И, все же, спустя полгода, после долгих мытарств и хождений по кабинетам, оформила все бумаги, и забрала Бориса домой. Это произошло как раз накануне Рождества. Она сразу привела мальчика к нам, чтобы познакомить со всей семьей».
Тяжело вздохнув, я отложила тетрадь в сторону. Поискав глазами сумку, обнаружила ее у кровати. Оглянувшись на дверь, достала оттуда пачку сигарет. Я не была заядлым курильщиком, но иногда мой организм требовал какого-то допинга. Особенно это наблюдалось в минуты стресса или нервного срыва. Сейчас ситуация вполне соответствовала тому, чтобы закурить. Быстро затянувшись сигаретой, я снова посмотрела на дверь. Не хотелось, чтобы сестра застала меня за этим занятием. Вдыхаемый дым быстро достиг нужной точки, и я, ощутив легкое головокружение, откинулась на спинку кровати, стряхнув на салфетку дрожащими пальцами пепел. Однако тетрадь уже ждала меня.
«…В следующий раз мы встретились через полгода. За это время Борис очень изменился. Он держался подчеркнуто независимо и делал вид, что нас с сестрой совсем не замечает. На самом же деле я всегда ловила на себе его странный взгляд. Похоже, он быстро привык к тому, что у него теперь есть мама и не просто мама, а еще и главный врач в санатории. Ему нравилось, что ее все уважают и даже побаиваются. В общем, теперь он мало походил на того мальчика, с низко опущенной головой и худенькой тонкой шейкой. Он ни перед кем не опускал голову, а скорее наоборот, посматривал на всех свысока. Борис изменился и внешне. Он вырос, поправился и раздался в плечах. У него оказались красивые волосы. Их больше не стригли «под машинку», а позволили свободно подниматься надо лбом высокой пшеничной шапкой. Но, самое главное, он больше не носил казенный темно-синий костюм, который так ему не нравился и вызывал сплошные комплексы. В комнате Бориса стоял двухстворчатый шкаф, заполненный приличными вещам. Они были подобраны заботливо и со вкусом.
С появлением в своей одинокой жизни этого мальчика, тетя Агнесса и сама очень изменилась: стала мягче и чаще улыбалась. Мы раньше почему-то не замечали, что она еще совсем молодая. И глаза у нее добрые и красивые. Она нежно, с особенным трепетом относилась к Борису, хотя и старательно скрывала свои чувства, напуская на себя излишнюю строгость. Но мы с сестрой уже давно поняли, что теперь сердце нашей с ней тети принадлежит ему и она уже не представляет своей жизни иначе.

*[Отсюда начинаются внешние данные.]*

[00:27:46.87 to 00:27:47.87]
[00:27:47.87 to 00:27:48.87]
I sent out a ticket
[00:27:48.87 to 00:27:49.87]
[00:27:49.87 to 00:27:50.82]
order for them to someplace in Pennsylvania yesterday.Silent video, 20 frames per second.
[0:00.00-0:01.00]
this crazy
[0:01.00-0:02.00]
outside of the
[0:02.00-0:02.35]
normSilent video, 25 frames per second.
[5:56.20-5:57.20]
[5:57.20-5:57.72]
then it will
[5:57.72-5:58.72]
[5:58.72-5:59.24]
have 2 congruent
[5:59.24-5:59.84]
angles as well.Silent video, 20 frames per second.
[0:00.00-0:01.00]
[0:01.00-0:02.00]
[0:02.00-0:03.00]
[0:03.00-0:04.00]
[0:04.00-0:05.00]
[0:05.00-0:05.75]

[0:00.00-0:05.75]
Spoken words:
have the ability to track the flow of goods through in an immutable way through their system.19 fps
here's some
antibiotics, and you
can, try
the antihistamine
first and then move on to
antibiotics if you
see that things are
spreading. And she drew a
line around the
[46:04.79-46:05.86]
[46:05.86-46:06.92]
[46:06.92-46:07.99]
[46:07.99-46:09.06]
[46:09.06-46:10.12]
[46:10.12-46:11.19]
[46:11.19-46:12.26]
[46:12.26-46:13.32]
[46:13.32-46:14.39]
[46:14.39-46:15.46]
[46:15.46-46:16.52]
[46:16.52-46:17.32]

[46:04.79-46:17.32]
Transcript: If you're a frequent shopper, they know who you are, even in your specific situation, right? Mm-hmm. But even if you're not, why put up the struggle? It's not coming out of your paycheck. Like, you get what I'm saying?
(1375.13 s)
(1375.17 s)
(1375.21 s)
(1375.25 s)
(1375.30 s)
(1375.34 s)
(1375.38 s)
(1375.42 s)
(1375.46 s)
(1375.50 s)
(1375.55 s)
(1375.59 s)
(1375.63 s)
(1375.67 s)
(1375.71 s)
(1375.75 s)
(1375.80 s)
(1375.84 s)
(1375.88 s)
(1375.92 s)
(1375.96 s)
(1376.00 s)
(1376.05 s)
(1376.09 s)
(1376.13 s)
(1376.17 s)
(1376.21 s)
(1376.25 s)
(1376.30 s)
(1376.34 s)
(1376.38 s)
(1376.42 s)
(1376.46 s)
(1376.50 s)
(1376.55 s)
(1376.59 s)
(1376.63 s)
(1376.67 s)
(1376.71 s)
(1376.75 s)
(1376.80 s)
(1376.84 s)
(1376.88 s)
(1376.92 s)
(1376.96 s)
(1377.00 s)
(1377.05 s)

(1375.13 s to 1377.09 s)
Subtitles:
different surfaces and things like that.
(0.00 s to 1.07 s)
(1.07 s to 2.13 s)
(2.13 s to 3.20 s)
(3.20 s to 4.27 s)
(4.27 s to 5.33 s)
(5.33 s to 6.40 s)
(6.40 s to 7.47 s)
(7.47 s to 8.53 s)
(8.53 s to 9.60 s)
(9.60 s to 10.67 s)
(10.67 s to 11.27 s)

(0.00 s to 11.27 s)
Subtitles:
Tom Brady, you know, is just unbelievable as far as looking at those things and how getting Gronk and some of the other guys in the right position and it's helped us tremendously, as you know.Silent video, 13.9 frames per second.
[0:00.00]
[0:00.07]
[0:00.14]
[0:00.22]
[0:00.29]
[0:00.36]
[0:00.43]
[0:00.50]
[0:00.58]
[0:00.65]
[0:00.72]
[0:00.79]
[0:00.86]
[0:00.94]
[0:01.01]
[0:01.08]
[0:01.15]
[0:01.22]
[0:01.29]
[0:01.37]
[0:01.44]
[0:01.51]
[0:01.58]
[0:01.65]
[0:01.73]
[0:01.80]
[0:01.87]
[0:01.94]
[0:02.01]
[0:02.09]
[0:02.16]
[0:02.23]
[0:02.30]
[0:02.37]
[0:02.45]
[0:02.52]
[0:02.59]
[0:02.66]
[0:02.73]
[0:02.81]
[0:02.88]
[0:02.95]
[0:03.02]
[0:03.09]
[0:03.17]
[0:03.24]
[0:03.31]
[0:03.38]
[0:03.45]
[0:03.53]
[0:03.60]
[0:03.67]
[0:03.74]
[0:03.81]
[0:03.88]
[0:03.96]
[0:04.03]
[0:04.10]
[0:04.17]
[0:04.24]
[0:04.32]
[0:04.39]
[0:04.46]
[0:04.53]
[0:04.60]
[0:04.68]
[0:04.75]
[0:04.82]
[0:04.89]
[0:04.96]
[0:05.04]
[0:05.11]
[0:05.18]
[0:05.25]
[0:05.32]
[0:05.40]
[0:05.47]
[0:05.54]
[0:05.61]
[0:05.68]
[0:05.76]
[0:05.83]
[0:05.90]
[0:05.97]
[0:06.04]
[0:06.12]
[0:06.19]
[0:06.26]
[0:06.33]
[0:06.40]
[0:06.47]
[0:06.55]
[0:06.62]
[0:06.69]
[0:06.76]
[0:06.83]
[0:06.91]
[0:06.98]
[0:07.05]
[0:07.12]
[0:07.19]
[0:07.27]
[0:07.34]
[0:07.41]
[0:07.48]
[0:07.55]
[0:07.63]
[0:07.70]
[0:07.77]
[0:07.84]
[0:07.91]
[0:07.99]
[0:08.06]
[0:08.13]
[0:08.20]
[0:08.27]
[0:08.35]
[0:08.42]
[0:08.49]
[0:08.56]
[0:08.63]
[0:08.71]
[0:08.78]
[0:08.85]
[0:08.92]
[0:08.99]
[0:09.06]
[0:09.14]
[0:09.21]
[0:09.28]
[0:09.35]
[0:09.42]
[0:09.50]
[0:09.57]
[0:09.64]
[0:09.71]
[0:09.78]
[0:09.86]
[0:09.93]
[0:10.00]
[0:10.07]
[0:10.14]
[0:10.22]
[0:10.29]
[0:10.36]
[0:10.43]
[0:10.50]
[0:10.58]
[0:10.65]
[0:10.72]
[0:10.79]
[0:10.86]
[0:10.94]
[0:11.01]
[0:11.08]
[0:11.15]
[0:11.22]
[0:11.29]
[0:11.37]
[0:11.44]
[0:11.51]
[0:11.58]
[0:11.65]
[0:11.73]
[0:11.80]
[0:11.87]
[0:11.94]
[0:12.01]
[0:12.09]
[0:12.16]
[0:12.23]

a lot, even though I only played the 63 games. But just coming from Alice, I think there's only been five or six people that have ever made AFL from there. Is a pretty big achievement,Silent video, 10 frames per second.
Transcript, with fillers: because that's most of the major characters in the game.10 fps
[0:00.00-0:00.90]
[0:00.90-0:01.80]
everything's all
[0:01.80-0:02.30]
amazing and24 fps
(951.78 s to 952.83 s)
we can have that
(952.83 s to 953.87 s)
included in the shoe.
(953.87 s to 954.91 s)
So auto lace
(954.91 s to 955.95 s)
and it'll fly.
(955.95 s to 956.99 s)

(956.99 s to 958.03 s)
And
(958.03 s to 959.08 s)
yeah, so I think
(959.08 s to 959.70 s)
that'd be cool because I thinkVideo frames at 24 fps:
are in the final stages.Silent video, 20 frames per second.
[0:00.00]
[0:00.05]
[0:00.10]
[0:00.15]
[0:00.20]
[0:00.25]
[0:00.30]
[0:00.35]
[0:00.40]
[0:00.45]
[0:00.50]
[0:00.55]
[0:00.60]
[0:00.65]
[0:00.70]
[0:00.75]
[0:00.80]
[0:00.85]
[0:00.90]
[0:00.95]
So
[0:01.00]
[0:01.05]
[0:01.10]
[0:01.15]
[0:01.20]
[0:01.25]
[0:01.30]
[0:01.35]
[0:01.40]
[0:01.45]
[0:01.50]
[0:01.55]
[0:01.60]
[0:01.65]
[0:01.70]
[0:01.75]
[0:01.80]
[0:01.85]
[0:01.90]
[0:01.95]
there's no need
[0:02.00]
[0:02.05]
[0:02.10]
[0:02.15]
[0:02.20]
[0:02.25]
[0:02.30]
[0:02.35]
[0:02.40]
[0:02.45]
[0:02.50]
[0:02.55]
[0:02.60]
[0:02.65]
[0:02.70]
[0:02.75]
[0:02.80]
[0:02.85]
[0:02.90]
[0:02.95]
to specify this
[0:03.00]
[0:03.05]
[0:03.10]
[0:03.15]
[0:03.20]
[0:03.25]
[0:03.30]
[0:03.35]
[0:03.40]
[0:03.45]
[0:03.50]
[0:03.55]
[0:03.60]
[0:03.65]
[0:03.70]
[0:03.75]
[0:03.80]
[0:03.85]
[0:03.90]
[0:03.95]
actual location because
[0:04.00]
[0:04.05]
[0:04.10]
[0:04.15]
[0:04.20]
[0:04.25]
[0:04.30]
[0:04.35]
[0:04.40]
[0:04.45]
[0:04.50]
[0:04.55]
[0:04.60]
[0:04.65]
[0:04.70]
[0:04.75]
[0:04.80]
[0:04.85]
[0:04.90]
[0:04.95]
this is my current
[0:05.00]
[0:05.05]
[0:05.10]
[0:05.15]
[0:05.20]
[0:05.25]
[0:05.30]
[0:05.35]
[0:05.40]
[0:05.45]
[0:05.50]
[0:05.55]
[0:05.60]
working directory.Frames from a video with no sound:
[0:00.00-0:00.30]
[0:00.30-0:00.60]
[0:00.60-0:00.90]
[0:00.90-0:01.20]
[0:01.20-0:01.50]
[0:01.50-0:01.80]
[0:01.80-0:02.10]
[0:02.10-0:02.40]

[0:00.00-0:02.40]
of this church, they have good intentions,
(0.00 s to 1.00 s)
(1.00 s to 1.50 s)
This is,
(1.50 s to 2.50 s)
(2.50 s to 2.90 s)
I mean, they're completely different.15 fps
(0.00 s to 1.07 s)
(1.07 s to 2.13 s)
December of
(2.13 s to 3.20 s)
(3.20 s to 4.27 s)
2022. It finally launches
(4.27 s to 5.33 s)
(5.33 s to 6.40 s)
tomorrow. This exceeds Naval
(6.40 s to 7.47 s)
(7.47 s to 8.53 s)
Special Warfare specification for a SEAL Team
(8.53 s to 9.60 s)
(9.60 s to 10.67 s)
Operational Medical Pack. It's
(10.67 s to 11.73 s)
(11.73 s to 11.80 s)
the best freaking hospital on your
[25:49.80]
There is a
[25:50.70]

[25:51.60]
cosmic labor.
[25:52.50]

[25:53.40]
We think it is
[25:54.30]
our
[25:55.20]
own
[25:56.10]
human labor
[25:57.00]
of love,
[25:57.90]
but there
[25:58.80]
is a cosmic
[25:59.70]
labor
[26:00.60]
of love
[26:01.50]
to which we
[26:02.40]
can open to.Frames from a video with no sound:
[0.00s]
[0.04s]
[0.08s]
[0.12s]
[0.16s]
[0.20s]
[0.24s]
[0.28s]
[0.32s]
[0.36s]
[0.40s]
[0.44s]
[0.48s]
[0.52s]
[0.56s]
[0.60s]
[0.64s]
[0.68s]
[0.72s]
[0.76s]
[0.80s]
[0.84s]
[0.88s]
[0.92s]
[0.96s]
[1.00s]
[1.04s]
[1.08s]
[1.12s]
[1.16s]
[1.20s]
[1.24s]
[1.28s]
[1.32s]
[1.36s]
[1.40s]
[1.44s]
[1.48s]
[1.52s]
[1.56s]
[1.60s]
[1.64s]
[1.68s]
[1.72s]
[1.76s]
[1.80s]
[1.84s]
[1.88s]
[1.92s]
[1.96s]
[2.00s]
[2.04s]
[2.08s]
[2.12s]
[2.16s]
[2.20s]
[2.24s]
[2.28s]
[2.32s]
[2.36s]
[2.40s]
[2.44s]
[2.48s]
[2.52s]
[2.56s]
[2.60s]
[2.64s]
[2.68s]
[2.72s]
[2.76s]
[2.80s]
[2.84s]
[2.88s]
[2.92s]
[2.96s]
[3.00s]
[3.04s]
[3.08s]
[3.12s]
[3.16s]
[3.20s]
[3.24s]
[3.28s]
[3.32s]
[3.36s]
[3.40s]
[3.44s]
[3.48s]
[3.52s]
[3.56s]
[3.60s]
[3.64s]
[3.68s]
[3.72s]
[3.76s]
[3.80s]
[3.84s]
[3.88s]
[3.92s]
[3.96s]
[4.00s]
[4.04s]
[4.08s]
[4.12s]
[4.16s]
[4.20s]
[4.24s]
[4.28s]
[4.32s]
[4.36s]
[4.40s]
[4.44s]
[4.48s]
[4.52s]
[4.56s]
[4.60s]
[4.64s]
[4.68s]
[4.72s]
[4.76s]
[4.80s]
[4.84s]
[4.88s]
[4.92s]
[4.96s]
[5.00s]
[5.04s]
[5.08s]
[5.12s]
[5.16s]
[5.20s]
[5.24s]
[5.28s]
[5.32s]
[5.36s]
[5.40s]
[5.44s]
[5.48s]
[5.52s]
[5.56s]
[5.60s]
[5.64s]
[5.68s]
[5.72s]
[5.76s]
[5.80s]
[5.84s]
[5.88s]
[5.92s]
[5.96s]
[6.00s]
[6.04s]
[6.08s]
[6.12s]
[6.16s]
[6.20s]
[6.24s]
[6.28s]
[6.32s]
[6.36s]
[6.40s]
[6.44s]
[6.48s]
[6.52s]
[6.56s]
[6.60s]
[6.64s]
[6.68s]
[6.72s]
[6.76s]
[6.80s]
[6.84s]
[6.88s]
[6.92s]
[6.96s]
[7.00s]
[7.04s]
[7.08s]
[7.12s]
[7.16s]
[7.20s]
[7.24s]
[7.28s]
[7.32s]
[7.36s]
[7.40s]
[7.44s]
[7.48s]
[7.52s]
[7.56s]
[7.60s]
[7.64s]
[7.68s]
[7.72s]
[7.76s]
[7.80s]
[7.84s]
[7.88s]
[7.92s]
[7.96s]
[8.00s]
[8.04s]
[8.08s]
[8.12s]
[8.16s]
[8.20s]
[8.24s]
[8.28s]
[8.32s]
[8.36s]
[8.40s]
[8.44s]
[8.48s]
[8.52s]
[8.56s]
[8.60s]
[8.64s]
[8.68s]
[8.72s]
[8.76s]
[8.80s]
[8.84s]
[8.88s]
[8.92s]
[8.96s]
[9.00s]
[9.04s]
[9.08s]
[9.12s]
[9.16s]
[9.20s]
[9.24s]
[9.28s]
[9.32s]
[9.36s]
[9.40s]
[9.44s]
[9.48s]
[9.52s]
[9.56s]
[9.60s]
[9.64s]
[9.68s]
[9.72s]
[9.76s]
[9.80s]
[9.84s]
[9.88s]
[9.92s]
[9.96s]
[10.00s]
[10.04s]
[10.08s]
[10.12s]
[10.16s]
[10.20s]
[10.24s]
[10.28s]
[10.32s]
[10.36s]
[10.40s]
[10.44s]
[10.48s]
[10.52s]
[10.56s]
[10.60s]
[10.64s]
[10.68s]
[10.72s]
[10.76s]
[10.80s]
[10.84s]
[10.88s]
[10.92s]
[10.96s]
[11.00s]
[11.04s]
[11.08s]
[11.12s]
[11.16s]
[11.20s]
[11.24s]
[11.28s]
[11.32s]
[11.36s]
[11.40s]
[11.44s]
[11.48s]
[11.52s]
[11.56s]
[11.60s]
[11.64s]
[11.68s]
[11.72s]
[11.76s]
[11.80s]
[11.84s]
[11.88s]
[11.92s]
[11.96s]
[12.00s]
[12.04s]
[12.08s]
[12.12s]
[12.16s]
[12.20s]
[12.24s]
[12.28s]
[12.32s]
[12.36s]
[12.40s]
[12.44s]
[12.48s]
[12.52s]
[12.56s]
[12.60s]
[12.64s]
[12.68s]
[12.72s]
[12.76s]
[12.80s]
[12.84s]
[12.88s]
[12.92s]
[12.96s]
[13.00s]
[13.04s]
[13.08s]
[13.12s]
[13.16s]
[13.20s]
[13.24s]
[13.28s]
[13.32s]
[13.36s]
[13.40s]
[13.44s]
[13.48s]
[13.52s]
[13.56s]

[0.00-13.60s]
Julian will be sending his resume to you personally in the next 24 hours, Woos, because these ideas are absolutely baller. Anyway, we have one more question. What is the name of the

Хотя для нас ничего не изменилось. Все каникулы мы, как и прежде, проводили у нее. Казалось, все идет, как надо, но родственные отношения с «новым братом» не складывались. Мы ревновали к нему тетю Агнессу и никак не могли смириться с тем, что теперь наше место в ее сердце занимает чужой мальчик. Борис был старше на три года. Он никогда с нами не играл, однако, не упускал случая оттеснить в сторону. При этом, проходя мимо, презрительно цедил сквозь зубы обидное для нас: «малявки». Мы с сестрой были не робкого десятка. Не ябедничали, но в обиду себя не давали и в долгу не оставались. Борис, зачастую, просто не решался с нами связываться, а лишь посматривал презрительно и высокомерно.
Удивляло то, что Борис с первого взгляда научился нас безошибочно отличать друг от друга, хотя мы с сестрой были как две капли воды похожи, со смешными торчащими в стороны косичками и носили совершенно одинаковую одежду. Нам это очень не нравилось, но мама была непреклонна и всегда покупала одинаковые платья и костюмы.
Почему-то с Симой, которая его откровенно не любила и никак не могла смириться с его появлением в нашей семье, Борис чаще находили общий язык. Я не раз замечала их за беседой или каким-то общим делом. Меня же, он просто открыто игнорировал, одаривая насмешливым взглядом. Это потом уже, намного позже, я узнала, что моя жалость в тот рождественский вечер и «Гулливер» в потной ладошке, не просто ранила его, а больно задела детское самолюбие.